ELECTIONS ARE usually communicated by politicians - and reported by the media - as if they are unique, one-off events entirely about the present day; as well as, to some extent, the future and what a future government would do if elected.
This timeframe is particularly obvious in media reporting which tends to focus heavily on the day-to-day campaign activities, especially of the leaders.
When I studied a large sample of news reporting from the 2001, 2004 and 2007 elections for my book How Australia Decides (Cambridge University Press, 2011), I found that the news agenda was dominated by the two major parties’ planned events of each day.
The focus was especially on party leaders’ campaign activities, including any public statements or media interviews the leader gave that day, any policy launches they might have performed, or any electorates or shopping centre visits they may have undertaken.
Looking back to previous elections is one way to add context, depth and perspective to the current contest
The 2007 election campaign
In 2007, Labor and Kevin Rudd were especially successful at using their daily campaign events to attract news media coverage.
Every night of the campaign, an ever-smiling Rudd was shown in an active and highly visual pose made for TV. There he was holding up a laptop, looking through a glass-bottomed boat, doing the hokey-pokey on the street, walking across a paddock, buying a train ticket, handing out sausages, eating a hotdog (with his tie casually thrown over his shoulder), shovelling grass off the back of a ute on farm, holding up a massive stack of papers (with signatures opposing Workchoices).
Labor’s 2007 election campaign was a made-for-television campaign and it worked because news media focus on ‘news’ – what is new, what happened today. This naturally lends itself to a focus on the staged, daily events of the parties.
Those events then tend to dominate election coverage so that in 2007, across the 41 days of the election campaign, 95% of the time the free-to-air TV news bulletins covered the same topic – mostly focused on the events of that day (Young 2011: 163).
Indeed, in the case of Labor’s 2007 campaign, it arguably worked so well that many Australians held on to their positive views of Kevin Rudd long after the election and long after he was deposed and then denounced by his own colleagues.
They could never quite reconcile the picture of Rudd they gained in 2007 with the one that was later presented by others.
But all of this focus on the short-term, on what’s ‘new’, doesn’t always give us the best information to help us understand campaigns and elections.
In some cases, issues and events are not as ‘new’ as they appear. They may be a continuation of campaign practices from by-gone eras, or an adaptation of what’s gone on before.
In other cases, outside of the sound and fury of the day-to-day events, there may be some truly new and interesting things happening. But they have to be put in context, in terms of what has gone on before in Australia before they can be properly understood.
We want to think about what has changed and what has stayed the same
So looking back to previous elections is one way to add context, depth and perspective to the current contest. To pause and think about what has changed, what has progressed and improved and what hasn’t.

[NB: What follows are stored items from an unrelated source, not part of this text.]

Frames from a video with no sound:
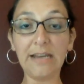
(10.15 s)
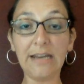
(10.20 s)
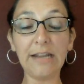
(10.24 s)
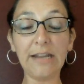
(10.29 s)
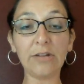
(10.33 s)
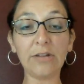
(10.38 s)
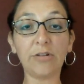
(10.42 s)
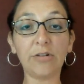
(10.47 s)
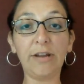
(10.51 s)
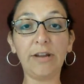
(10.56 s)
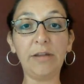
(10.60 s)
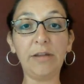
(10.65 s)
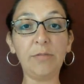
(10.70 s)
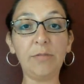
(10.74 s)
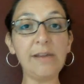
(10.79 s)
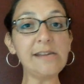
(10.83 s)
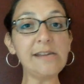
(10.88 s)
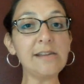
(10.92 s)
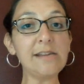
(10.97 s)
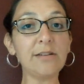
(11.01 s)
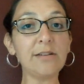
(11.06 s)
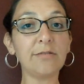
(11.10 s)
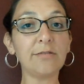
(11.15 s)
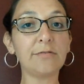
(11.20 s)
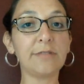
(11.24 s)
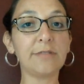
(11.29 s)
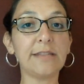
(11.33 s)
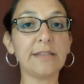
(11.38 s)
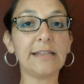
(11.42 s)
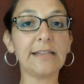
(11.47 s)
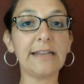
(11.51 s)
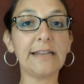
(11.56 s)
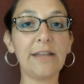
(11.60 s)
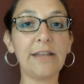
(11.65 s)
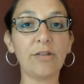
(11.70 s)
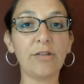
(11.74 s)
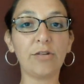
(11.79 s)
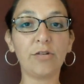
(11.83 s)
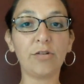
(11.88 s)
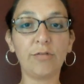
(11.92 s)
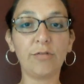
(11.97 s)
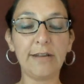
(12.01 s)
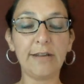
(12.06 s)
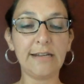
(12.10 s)
Another great week,
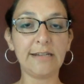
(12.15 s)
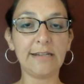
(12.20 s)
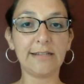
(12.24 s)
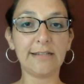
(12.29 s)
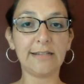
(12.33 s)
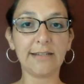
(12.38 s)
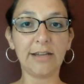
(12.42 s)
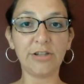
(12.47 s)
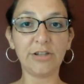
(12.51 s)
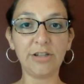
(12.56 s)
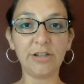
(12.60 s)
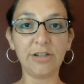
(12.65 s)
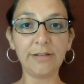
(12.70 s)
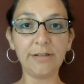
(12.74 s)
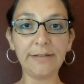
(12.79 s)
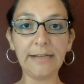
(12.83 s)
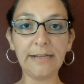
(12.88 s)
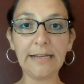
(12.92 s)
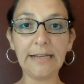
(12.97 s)
another great discussion.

For example, to take just two questions: how has Australian society changed because of, and since, previous elections? What issues have remained stubborn policy problems or been recurrent failures in terms of public communication despite the passage of time and the efforts of many to address them?
The 2013 campaign
With Election Rewind, we want to analyse the 2013 election by looking at it through the lens of the past. We want to think about what has changed and what has stayed the same.
This includes: how has campaigning practice changed? How has media reporting of elections changed? But, perhaps most importantly, how have election policies changed?

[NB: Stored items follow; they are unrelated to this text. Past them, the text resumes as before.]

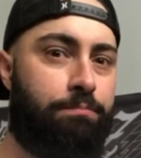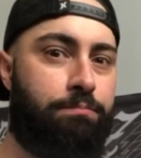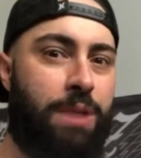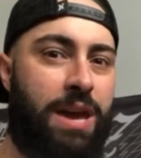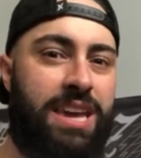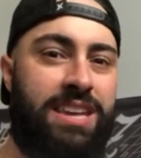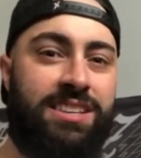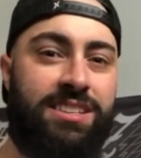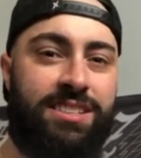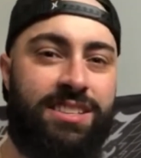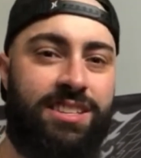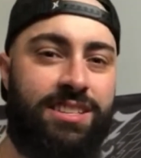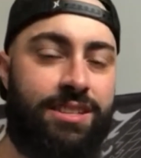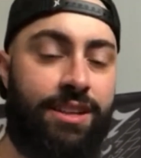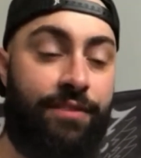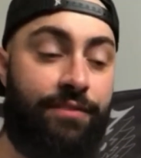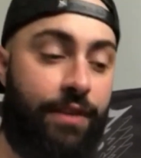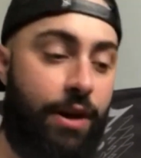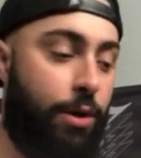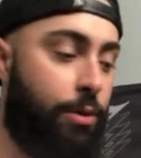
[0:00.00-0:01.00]
pasty
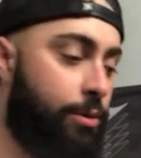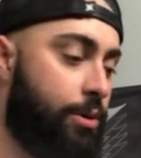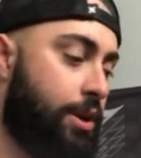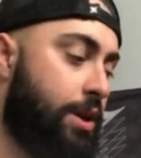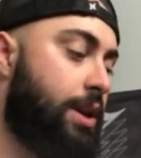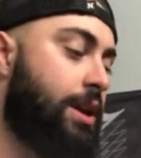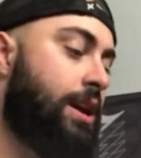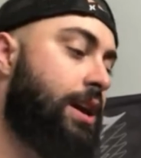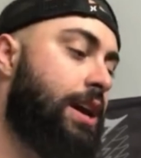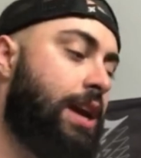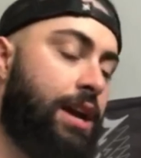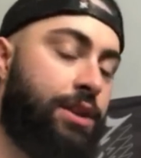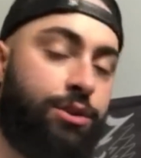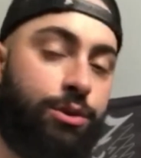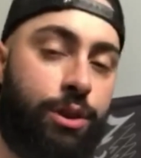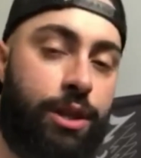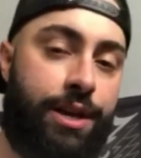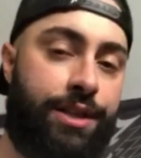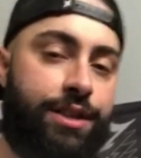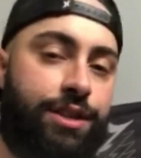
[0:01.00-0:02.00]
stuff out, and
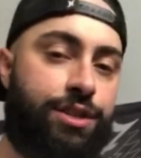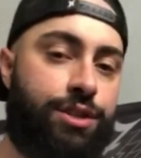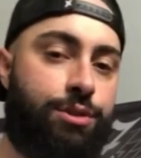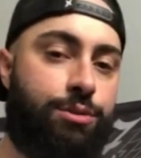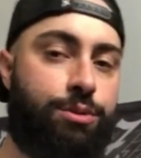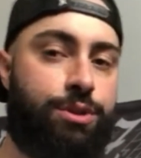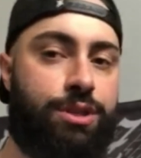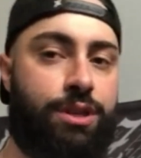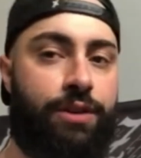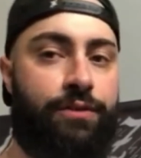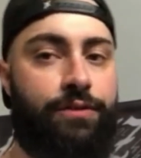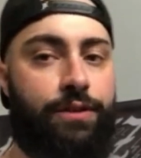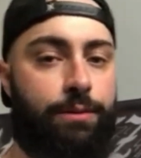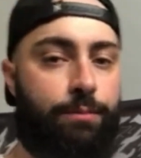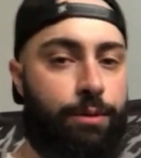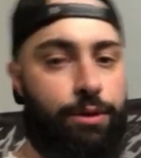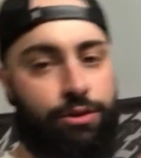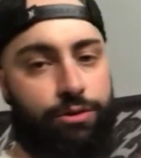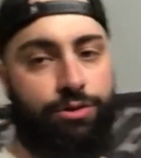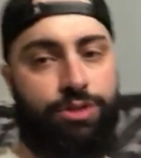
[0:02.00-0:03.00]
you lay this new stuff
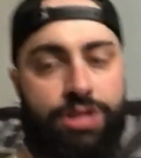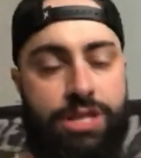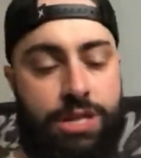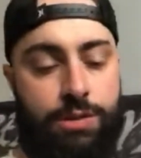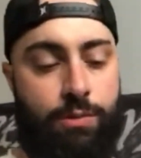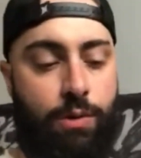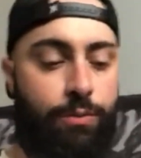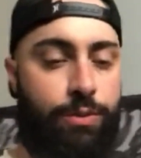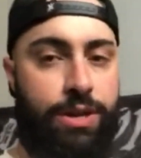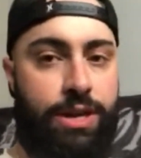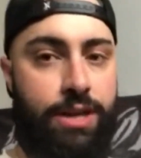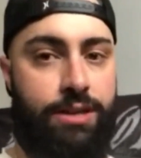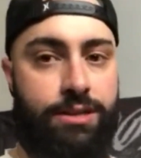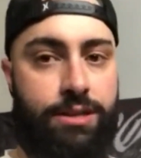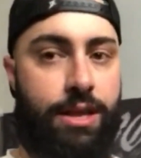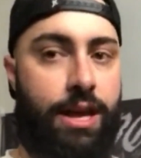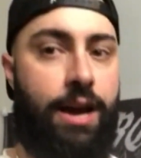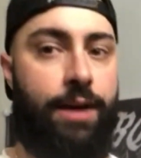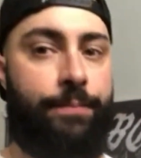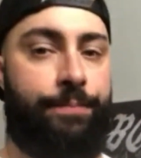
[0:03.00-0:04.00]
in, but you'll see when we get
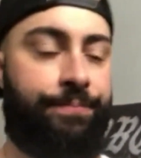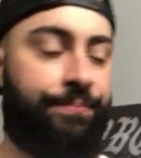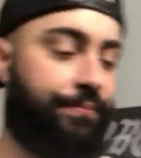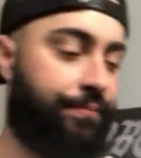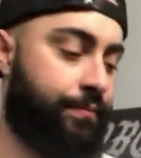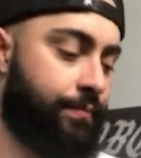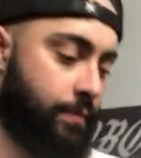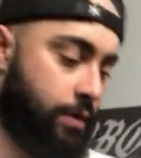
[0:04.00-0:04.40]
to that.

By researching election policies from the past and comparing those to the policies put forward in 2013, we can think about how policies have changed over time and also about how media reporting of the policies has changed.
This will include major policies such as health, education, welfare and taxation.
Are the parties still talking about the same issues they were 5, 10 or 20 years ago? Do they still see the challenges the same way? Are they making the same (or different) promises than they have in the past? Does the media include more or less detail about policies now?
Thinking about the election this way helps us to focus on the detail of policies and situate them within an historical context. Hopefully, this can then shed some light on the choices Australians make at the ballot box and the implications of those choices.
To make Election Rewind a living experiment, we hope you’ll help by sending us your thoughts, ideas and recollections about elections past. And we hope you enjoy taking a trip down election memory lane.
Reference: Young, Sally (2011) How Australia Decides: Election Reporting and the Media, Cambridge University Press: Melbourne.